If you’re thinking, “That sounds like a steeper hill to climb,” you’re not wrong. This ruling makes it more important than ever to get solid evidence and legal guidance early in the claims process.
How Does Bufkin Impact Veterans?
The ruling in Bufkin changes the way appeals courts can review VA decisions. Instead of taking a fresh look at the evidence, the Veterans Court must now give the VA’s decision more leeway. This means the VA now has more room to interpret the evidence, making it harder to challenge those decisions on appeal.

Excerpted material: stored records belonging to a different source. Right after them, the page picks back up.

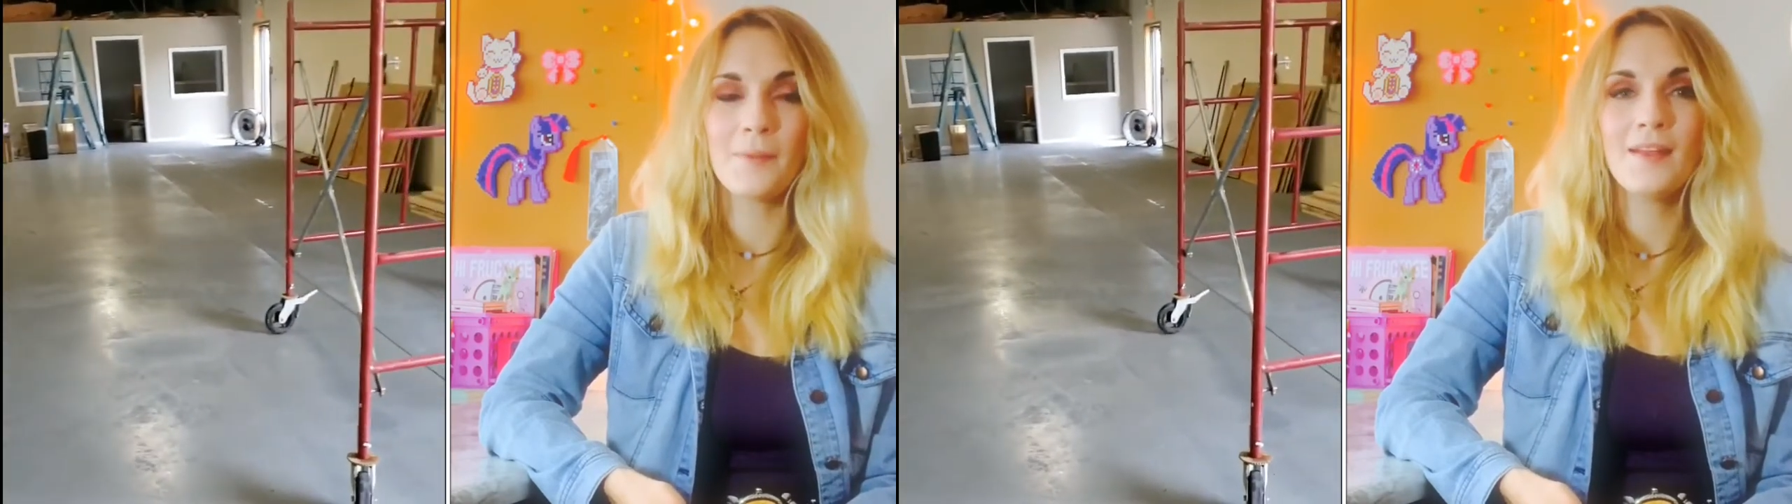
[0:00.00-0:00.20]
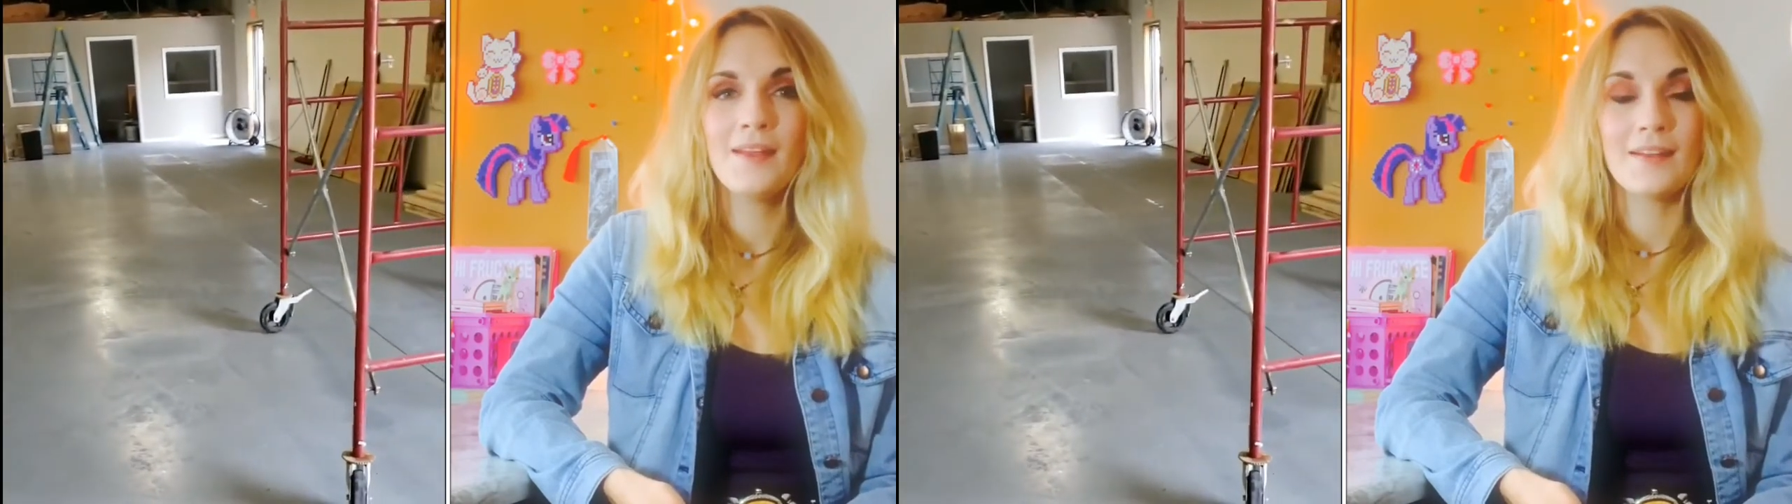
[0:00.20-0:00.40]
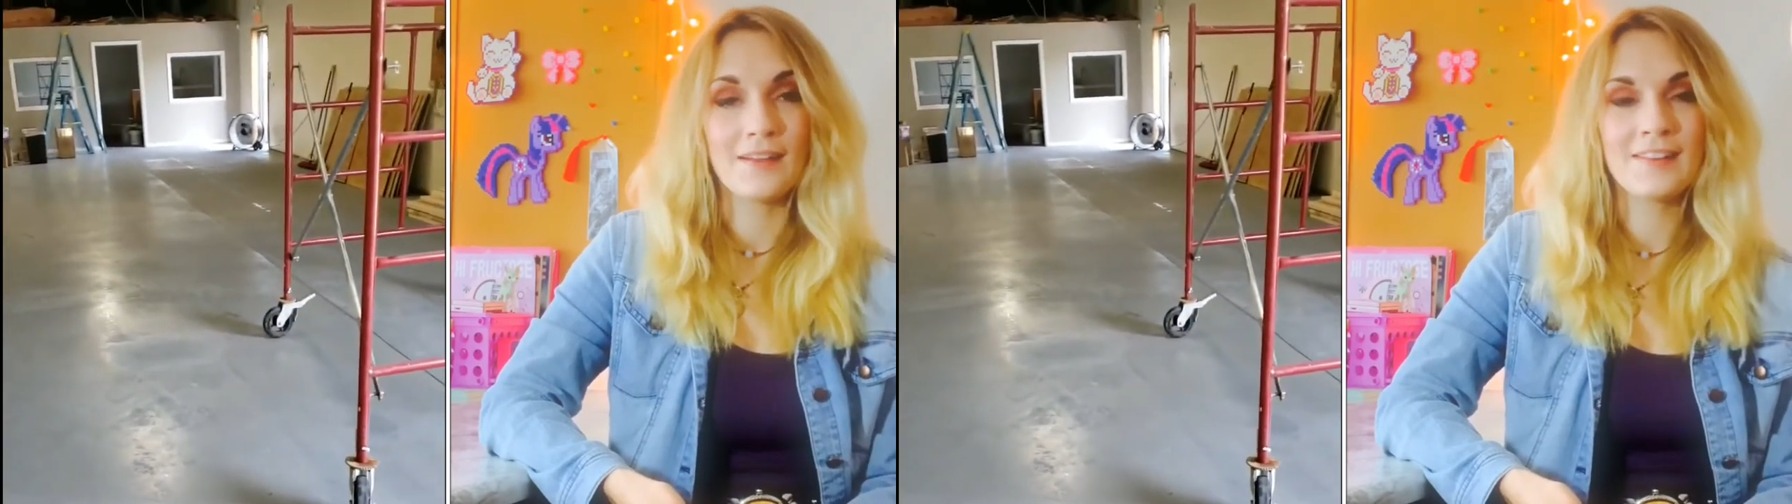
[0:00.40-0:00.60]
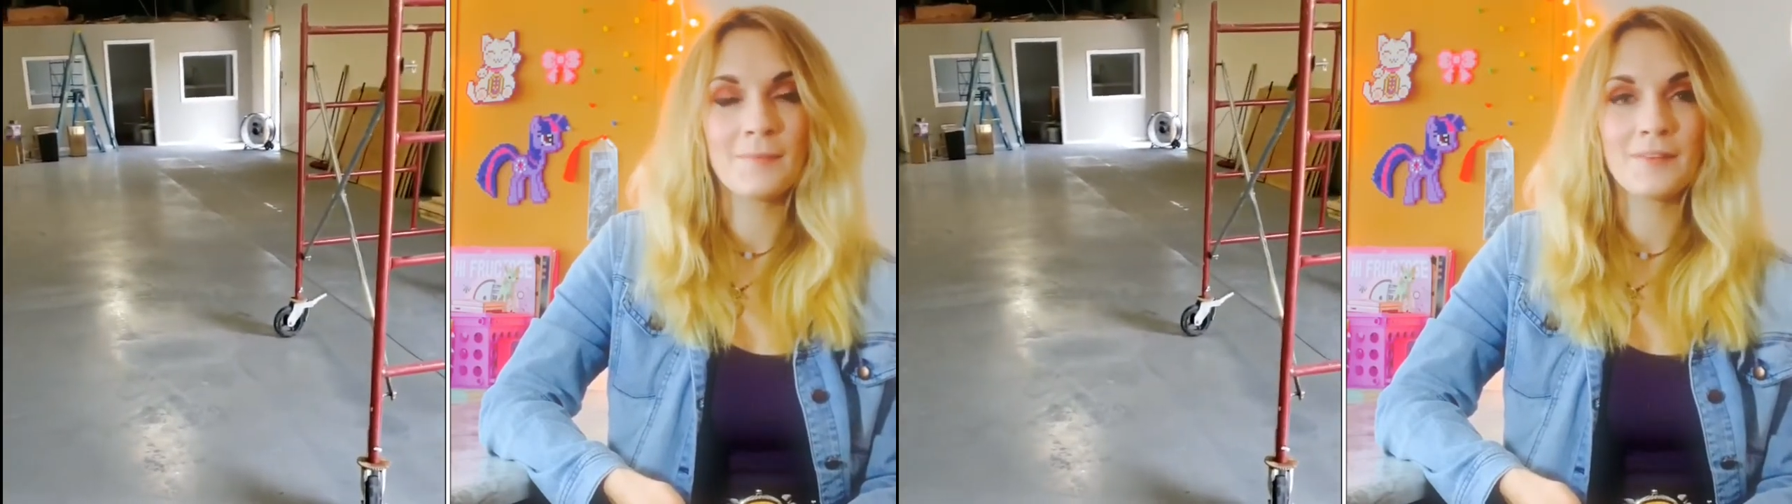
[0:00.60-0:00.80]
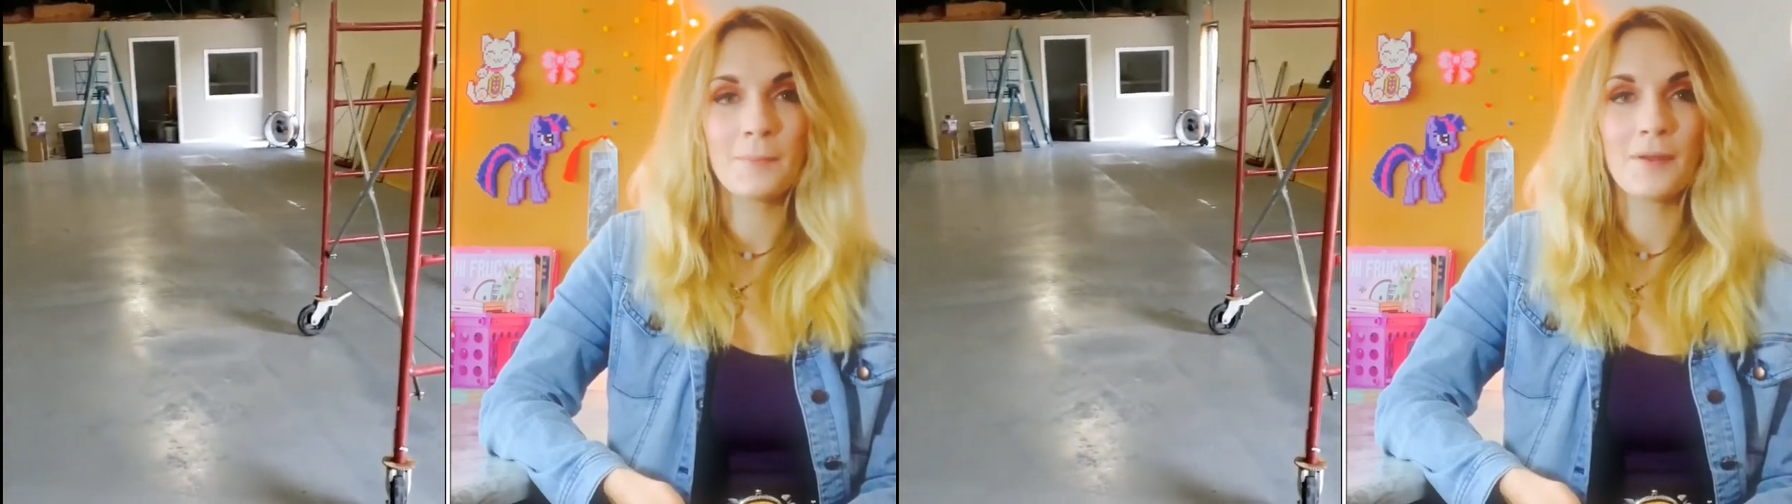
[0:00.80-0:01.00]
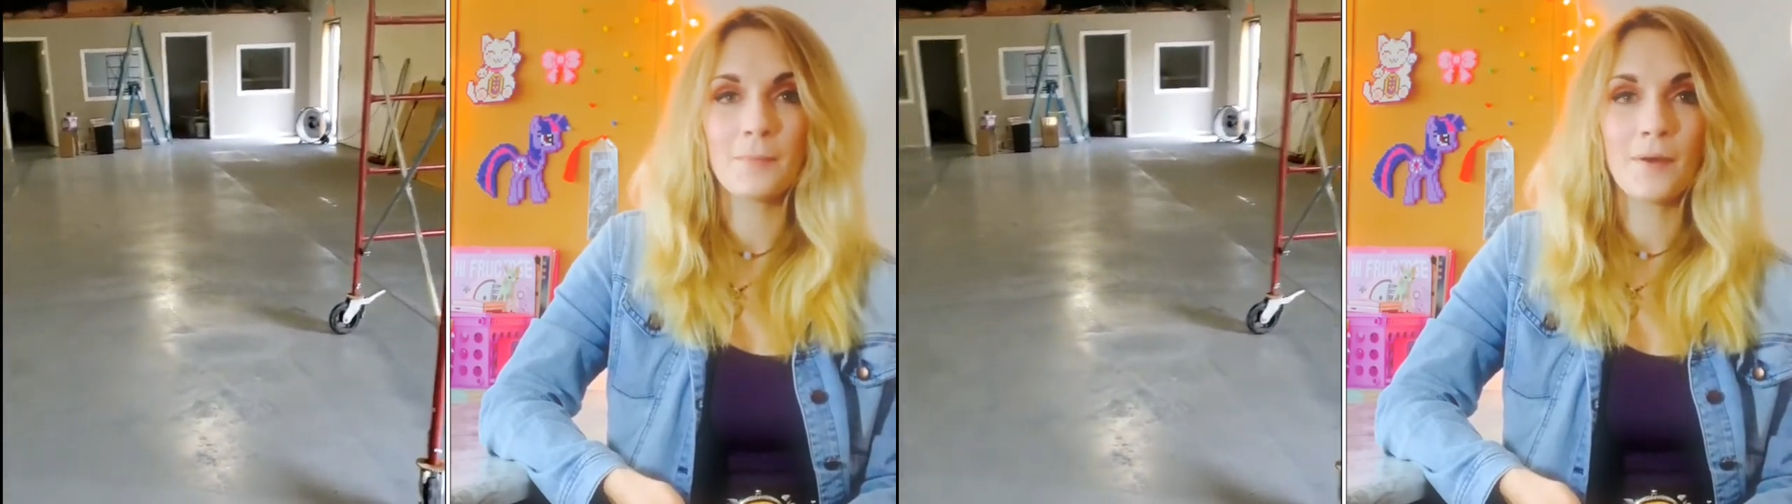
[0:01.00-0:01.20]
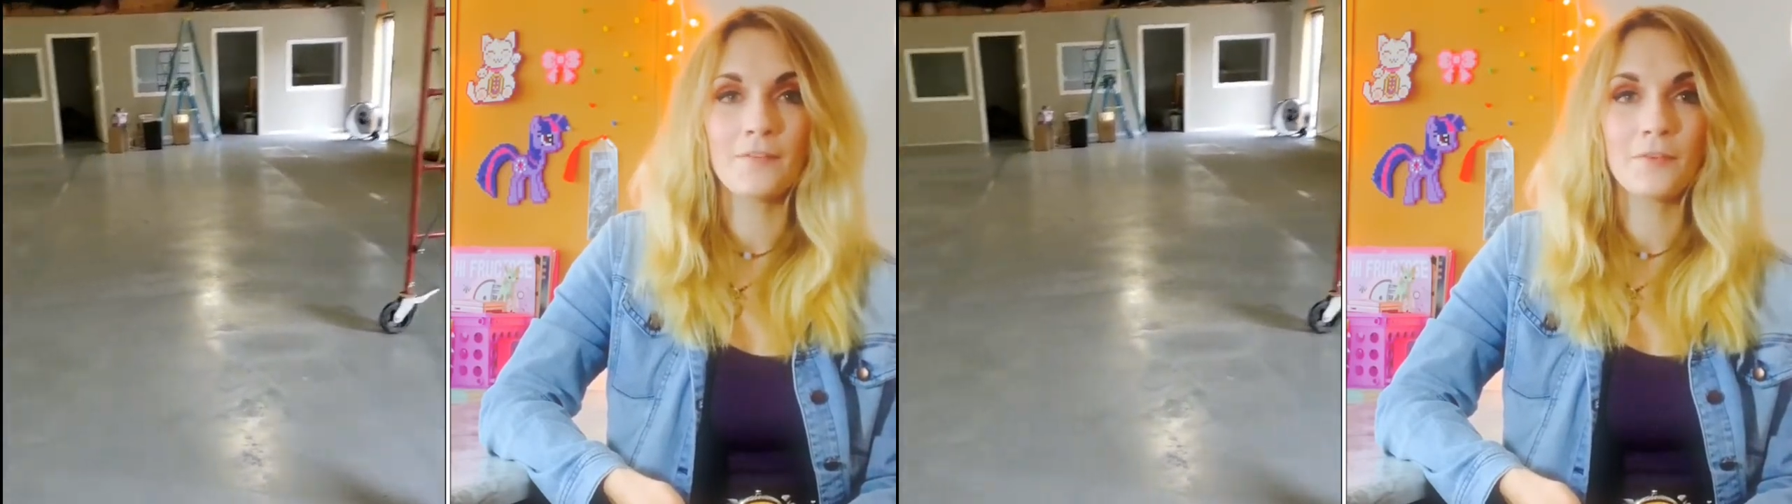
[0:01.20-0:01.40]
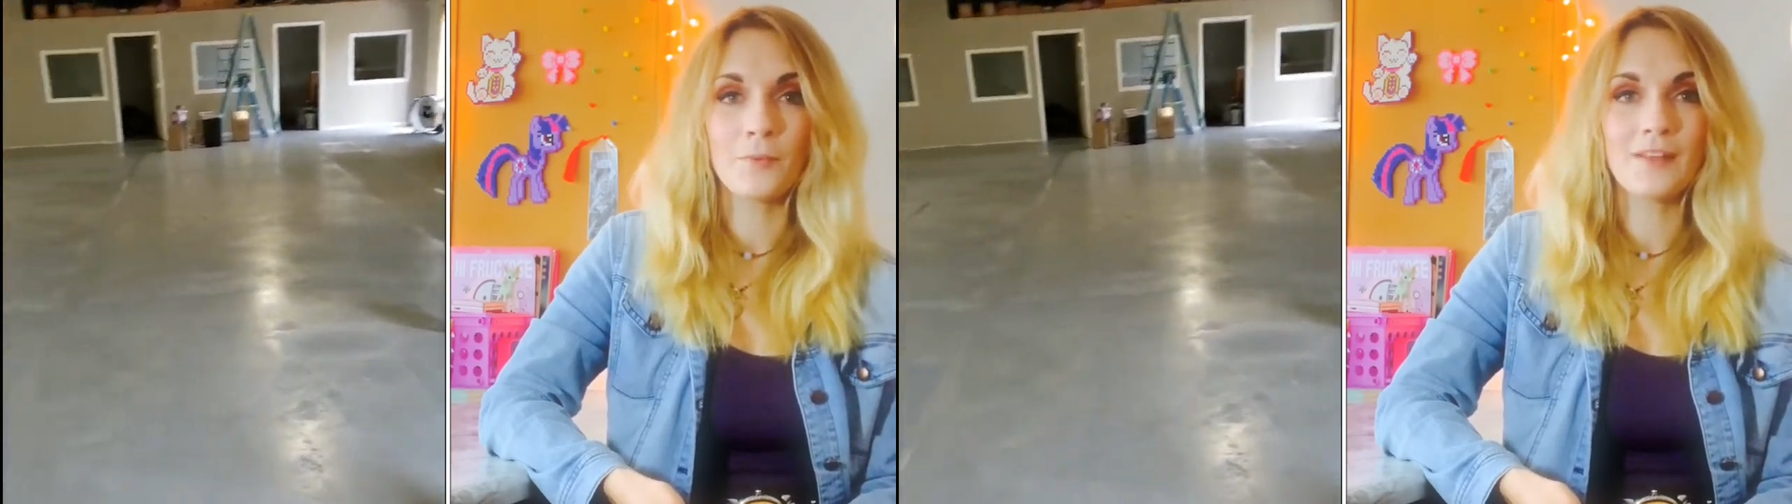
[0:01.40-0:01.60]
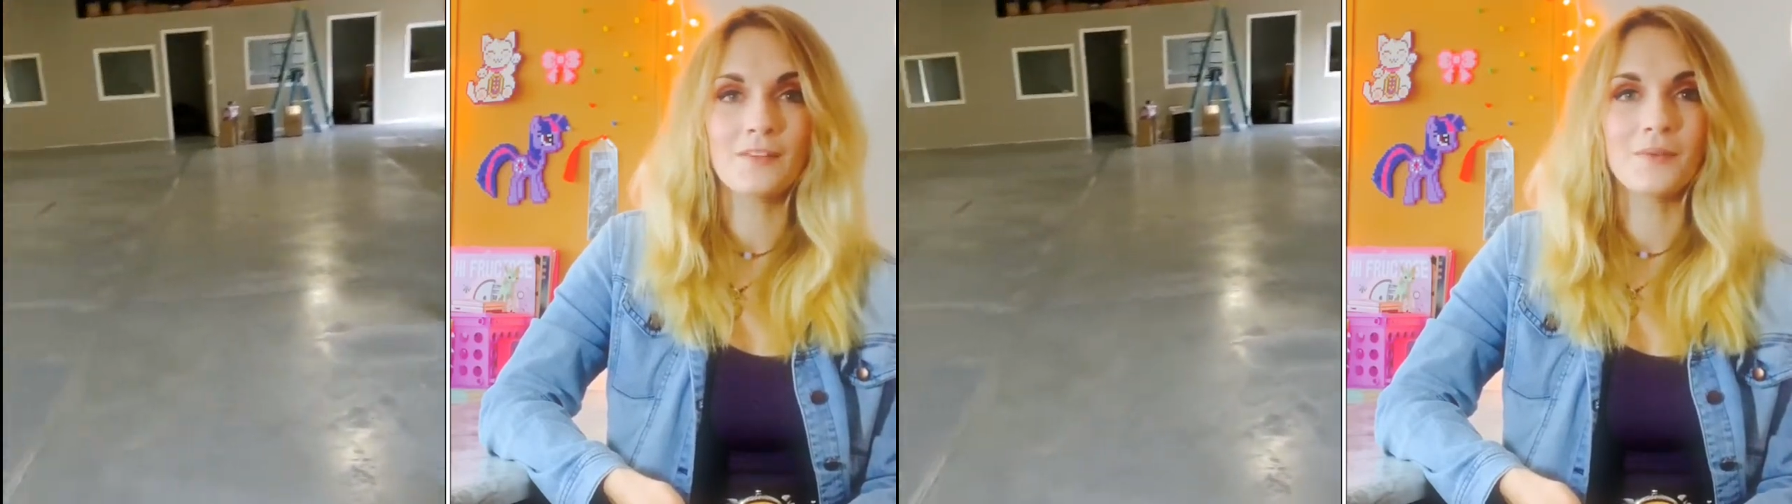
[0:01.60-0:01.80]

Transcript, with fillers: and I spent the better part of the week doing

If you’re applying for or appealing a VA disability claim, here’s how this ruling could affect you:
- Tougher Appeals: Veterans now have a higher burden when challenging the VA’s decision. It’s not enough to show there might have been an even split in the evidence. Veterans must be able to prove that the VA clearly got it wrong.
- Stronger Claims Up Front: This ruling makes it more important than ever to build a rock-solid case from the beginning. Veterans will need to submit thorough medical records, buddy statements, service records, medical nexus letters, and any other evidence that clearly supports their claim.
- VA Gets More Say: The decision gives more power to the VA when weighing evidence. Courts will be less likely to second-guess the VA’s judgment on whether the benefit-of-the-doubt rule should have applied.
According to Veterans Law Attorney Eric Gang, “The Bufkin v. McDonough ruling will lead to adjustments in how veterans and their advocates approach disability appeals.” The attorney went on to say, “There may be a greater emphasis on building a strong evidentiary record from the outset and focusing appellate arguments on demonstrating clear errors in the VA’s factual findings.”
Now, more than ever, it is crucial to seek expert help early. Whether you’re just filing a claim or you’re already in the appeal stage, having the right evidence in place from the start can make all the difference.
In addition, know your resources. There are veteran service organizations that can assist and do great work. But in complex cases, it takes an experienced VA disability attorney to step in and fight for you.
Bufkin v. McDonough represents a shift, and we’re still awaiting the outcome in future cases. But for now, the takeaway is clear: the VA has more discretion in how it applies the benefit-of-the-doubt rule, and that means veterans need to make their case as strong as possible right from the start.